BEGIN

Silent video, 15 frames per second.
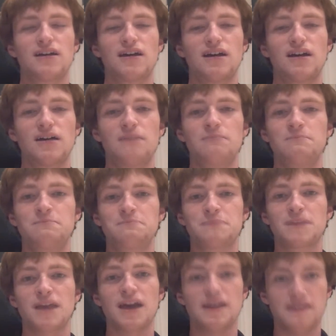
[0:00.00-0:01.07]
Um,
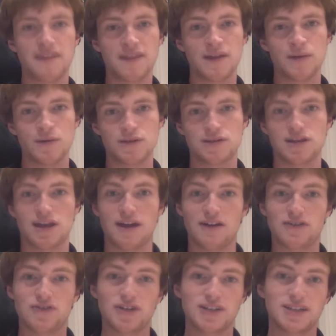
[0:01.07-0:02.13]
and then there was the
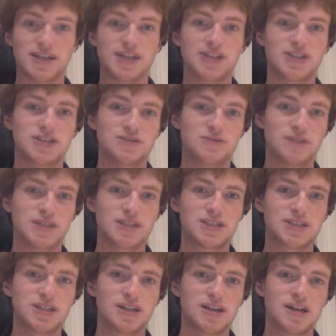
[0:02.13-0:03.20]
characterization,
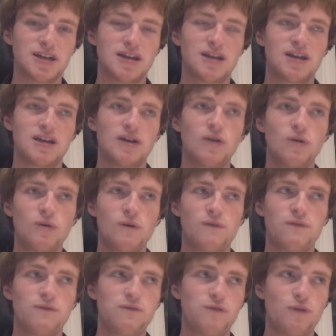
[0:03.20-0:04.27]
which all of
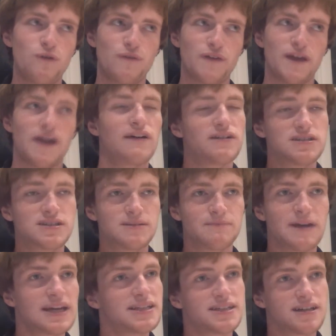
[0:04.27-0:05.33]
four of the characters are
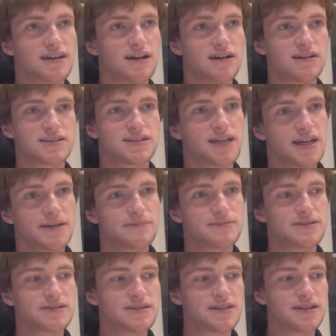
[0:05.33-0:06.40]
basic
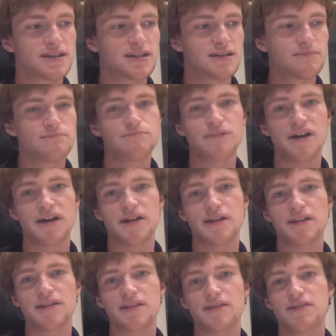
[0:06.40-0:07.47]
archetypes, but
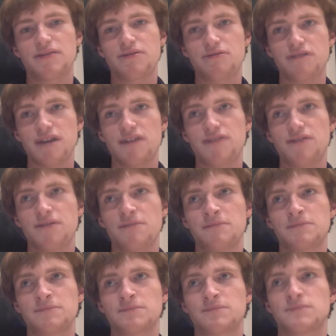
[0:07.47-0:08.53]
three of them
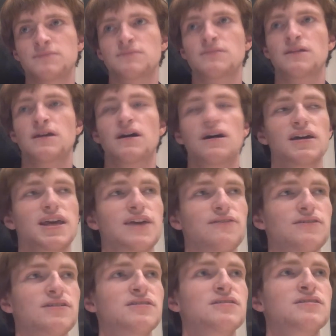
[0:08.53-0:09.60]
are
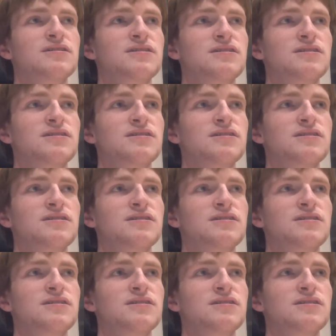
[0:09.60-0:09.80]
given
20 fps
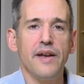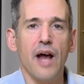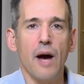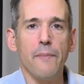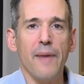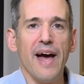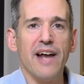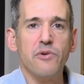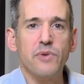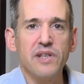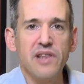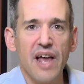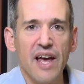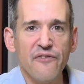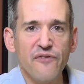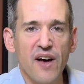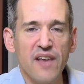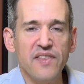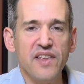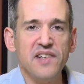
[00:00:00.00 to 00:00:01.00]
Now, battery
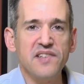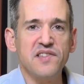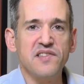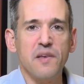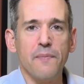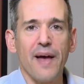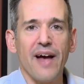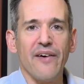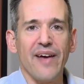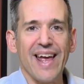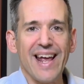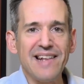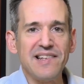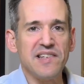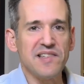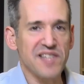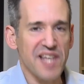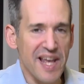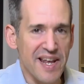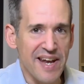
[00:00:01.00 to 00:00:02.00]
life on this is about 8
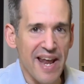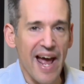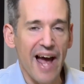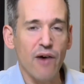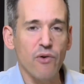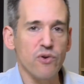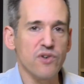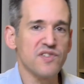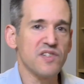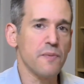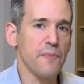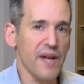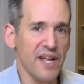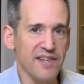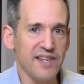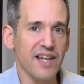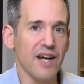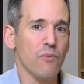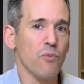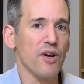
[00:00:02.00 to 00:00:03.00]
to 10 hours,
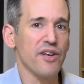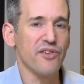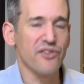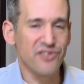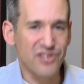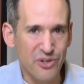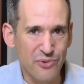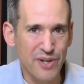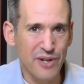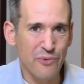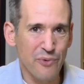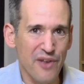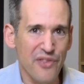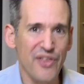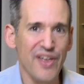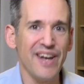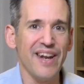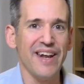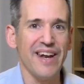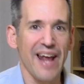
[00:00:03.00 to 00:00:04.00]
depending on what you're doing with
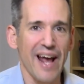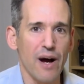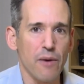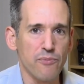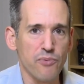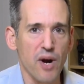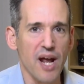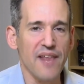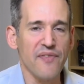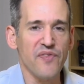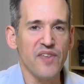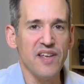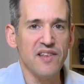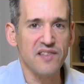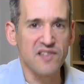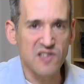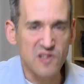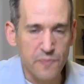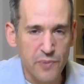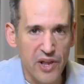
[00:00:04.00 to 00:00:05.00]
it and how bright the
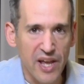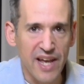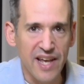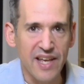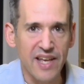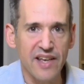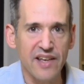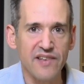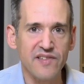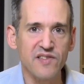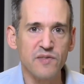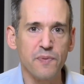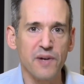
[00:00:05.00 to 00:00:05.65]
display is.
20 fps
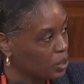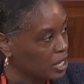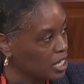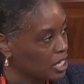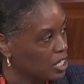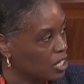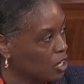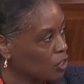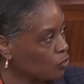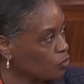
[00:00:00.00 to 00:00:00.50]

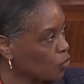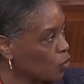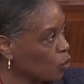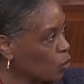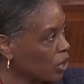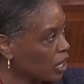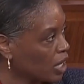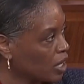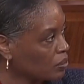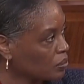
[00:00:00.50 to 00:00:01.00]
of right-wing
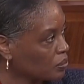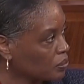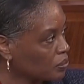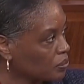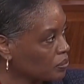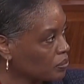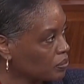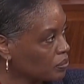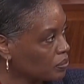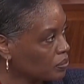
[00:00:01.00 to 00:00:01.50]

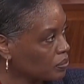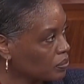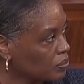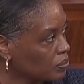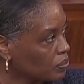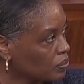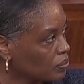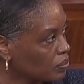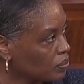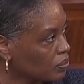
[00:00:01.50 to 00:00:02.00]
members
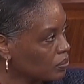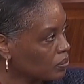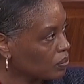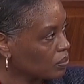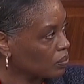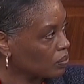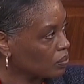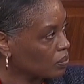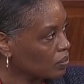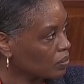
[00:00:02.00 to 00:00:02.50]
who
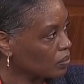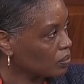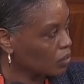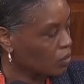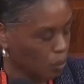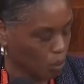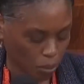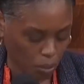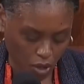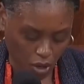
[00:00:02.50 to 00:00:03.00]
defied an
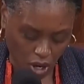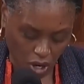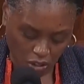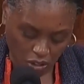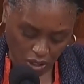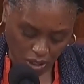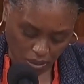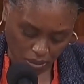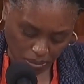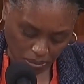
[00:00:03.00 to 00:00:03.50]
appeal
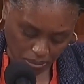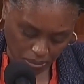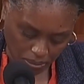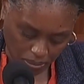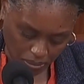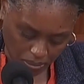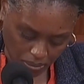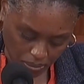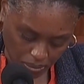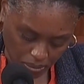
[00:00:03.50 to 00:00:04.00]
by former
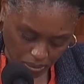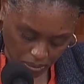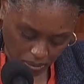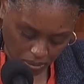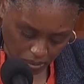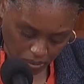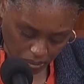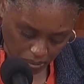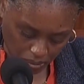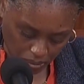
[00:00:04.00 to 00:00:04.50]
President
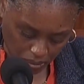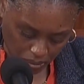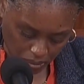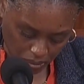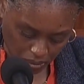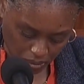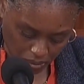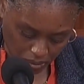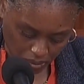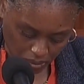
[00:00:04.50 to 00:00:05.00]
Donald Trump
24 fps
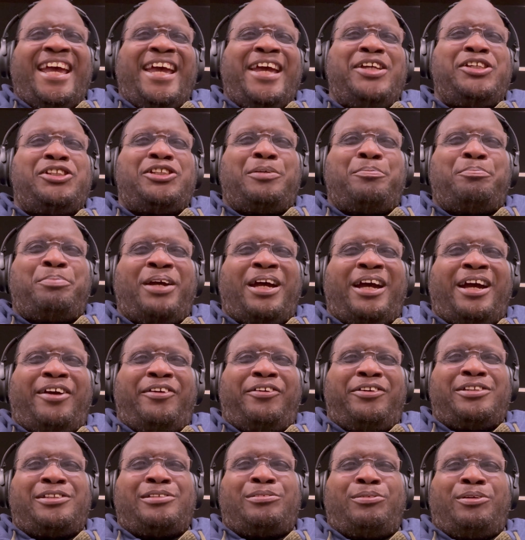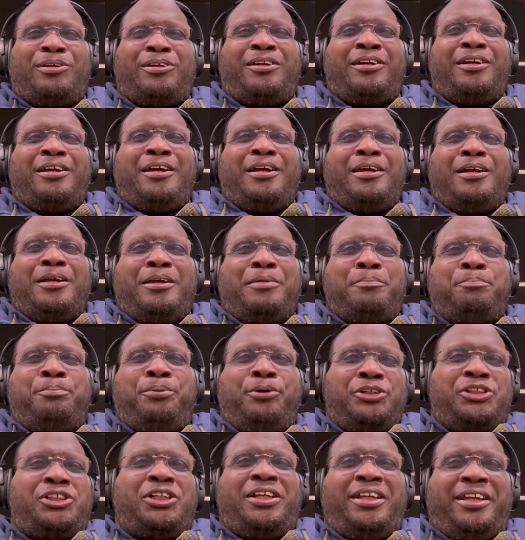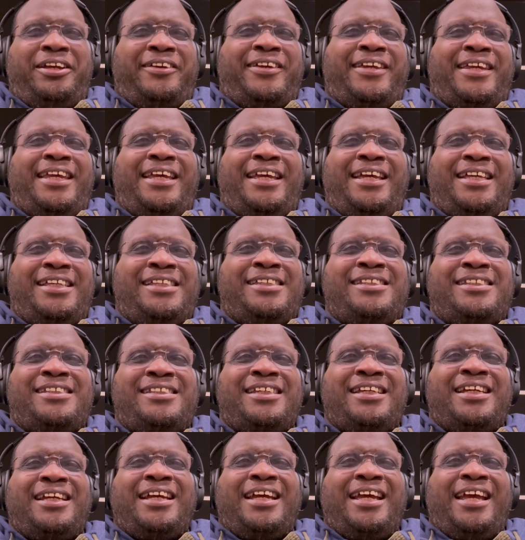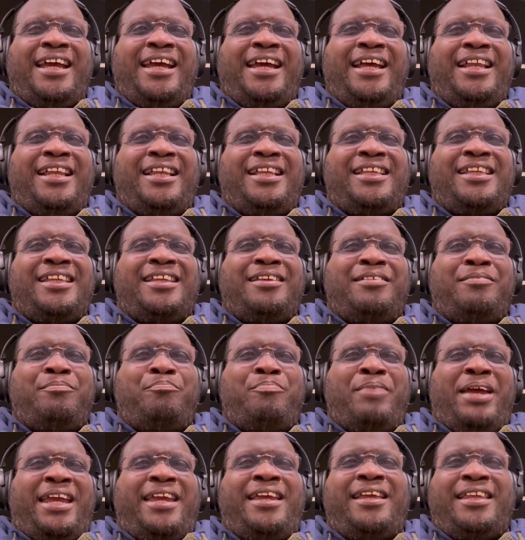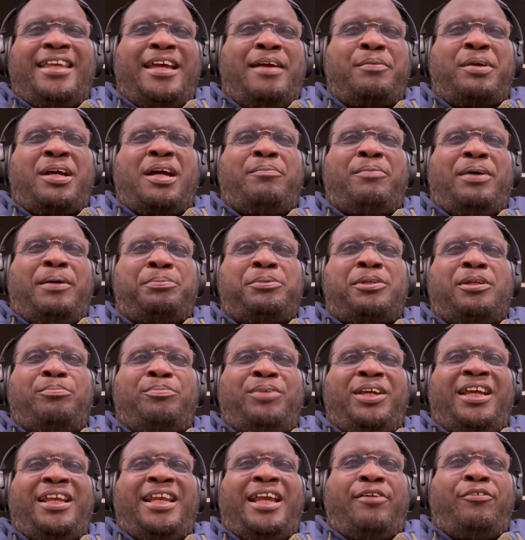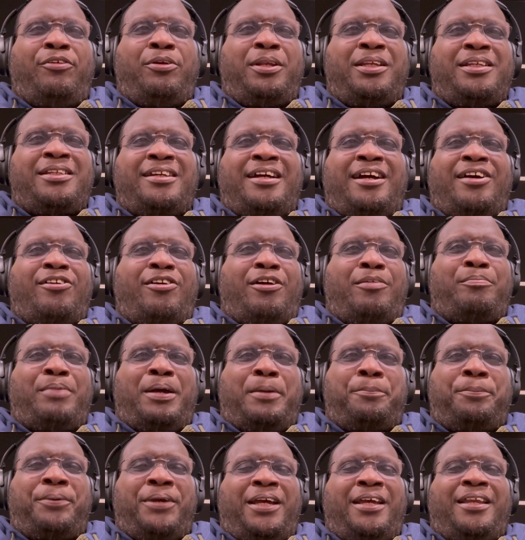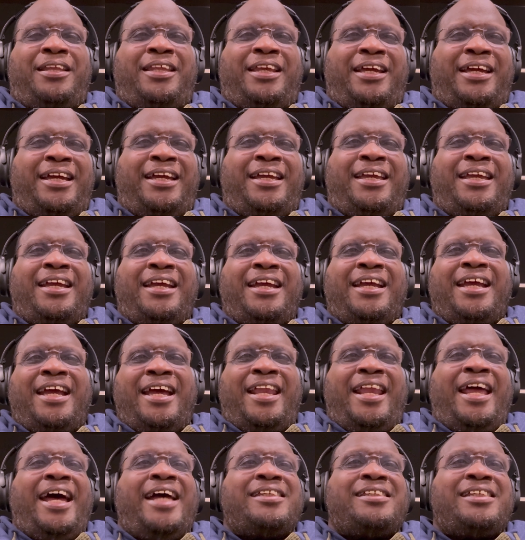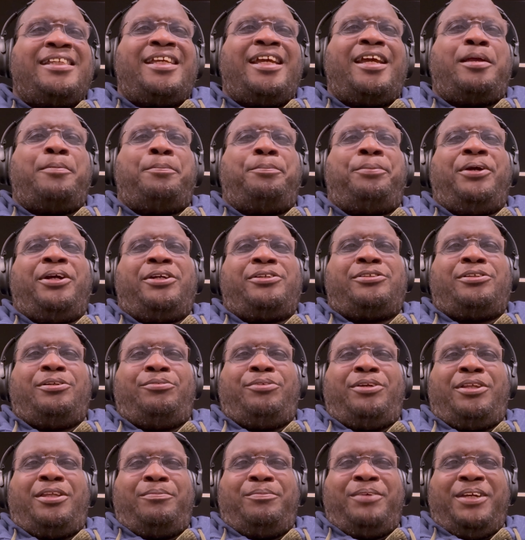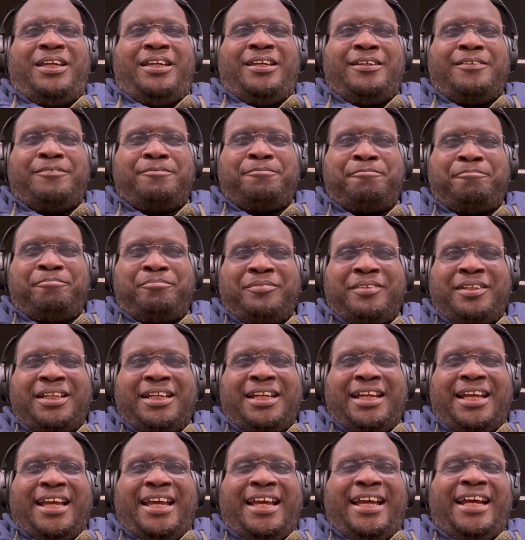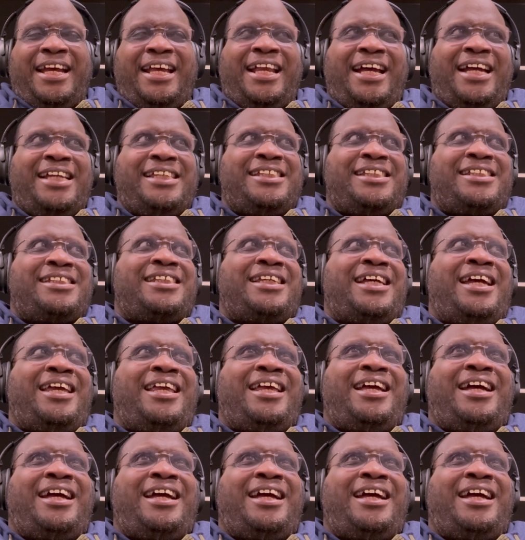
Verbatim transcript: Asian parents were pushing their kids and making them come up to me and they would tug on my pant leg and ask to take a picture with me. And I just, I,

END

Each record above is to be restated exactly, with its pictures removed from the copy.

Silent video, 15 frames per second.
[0:00.00-0:01.07]
Um,
[0:01.07-0:02.13]
and then there was the
[0:02.13-0:03.20]
characterization,
[0:03.20-0:04.27]
which all of
[0:04.27-0:05.33]
four of the characters are
[0:05.33-0:06.40]
basic
[0:06.40-0:07.47]
archetypes, but
[0:07.47-0:08.53]
three of them
[0:08.53-0:09.60]
are
[0:09.60-0:09.80]
given
20 fps
[00:00:00.00 to 00:00:01.00]
Now, battery
[00:00:01.00 to 00:00:02.00]
life on this is about 8
[00:00:02.00 to 00:00:03.00]
to 10 hours,
[00:00:03.00 to 00:00:04.00]
depending on what you're doing with
[00:00:04.00 to 00:00:05.00]
it and how bright the
[00:00:05.00 to 00:00:05.65]
display is.
20 fps
[00:00:00.00 to 00:00:00.50]

[00:00:00.50 to 00:00:01.00]
of right-wing
[00:00:01.00 to 00:00:01.50]

[00:00:01.50 to 00:00:02.00]
members
[00:00:02.00 to 00:00:02.50]
who
[00:00:02.50 to 00:00:03.00]
defied an
[00:00:03.00 to 00:00:03.50]
appeal
[00:00:03.50 to 00:00:04.00]
by former
[00:00:04.00 to 00:00:04.50]
President
[00:00:04.50 to 00:00:05.00]
Donald Trump
24 fps
Verbatim transcript: Asian parents were pushing their kids and making them come up to me and they would tug on my pant leg and ask to take a picture with me. And I just, I,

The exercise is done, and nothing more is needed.